SAŠA
Scen.: Oleg Leonidov, Lev Kulešov, Aleksandra Chochlova. F.: Naum Naumov- Straž. Scgf.: V. Pokrovskij. Int.: Marija Sapožnikova (Saša), P. Il’in (Kotov, suo marito), Andrej Fajt (Pepel’nik), Pëtr Galadžev (Ivan Semënovič), Daniil Vvedenskij (Smirenin), Ljudmila Semënova (donna arrestata), Leonid Kmit. Prod.: Belgoskino Leningrad. 35mm. Bn.
Film Notes
A simple story set in the years when country dwellers were pouring into the city, with a hint of a crime film. Sasha, a young peasant woman, arrives in town pregnant. One police officer takes her under his protection, but another denounces her as the wife of a detainee accused of having murdered the village teacher. The film’s ending is lost but easy to assume: a flashback shows that the husband is innocent and reveals the real killer. The film was made at Belgoskino, a small studio in Leningrad. “To study the militia’s character and its mechanisms”, Khokhlova spent time in a police station, observing arrest procedures, witnessing a prisoner having a seizure, from which she drew inspiration for a memorable episode with Liudmila Semionova (Chertogo koleso/The Devil’s Wheel, Tretya meshchanskaya/Bed and Sofa). It seems that the heroine comes out of her inertia in this moment of female solidarity, as she does when she befriends the police officer’s wife. In her memoirs, Khokhlova seems to be mainly concerned with her actors. She had studied with Stanislavski and his creative principles seem to oppose the expressive acting style developed by Kuleshov (decomposition and mechanisation of gestures and movements), of which she had been the most notable practitioner: “I was above all trying to make people look real, not like actors.

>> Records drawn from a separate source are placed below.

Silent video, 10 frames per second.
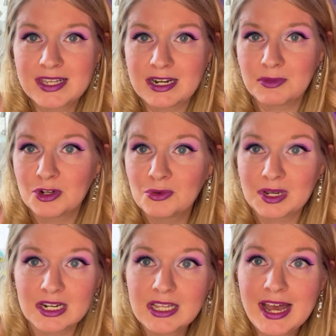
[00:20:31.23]
and I'm going to
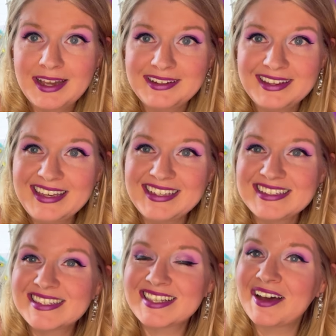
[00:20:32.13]
read a lot.
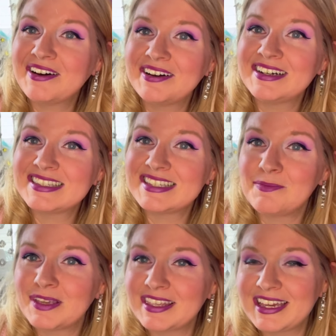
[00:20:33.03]
So
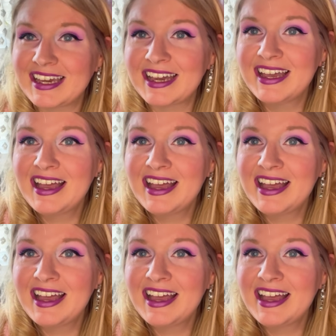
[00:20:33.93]
typically,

So I was pleased when they thought that my leading actress was a cleaning lady, and they asked me why was I taking her with me, when she was an actual actress who had studied at the GTK”. On the other hand, the editing style is Kuleshov’s, and the cast combines members of the collective – Andrei Fayt, Galadzhev – and actors from different backgrounds.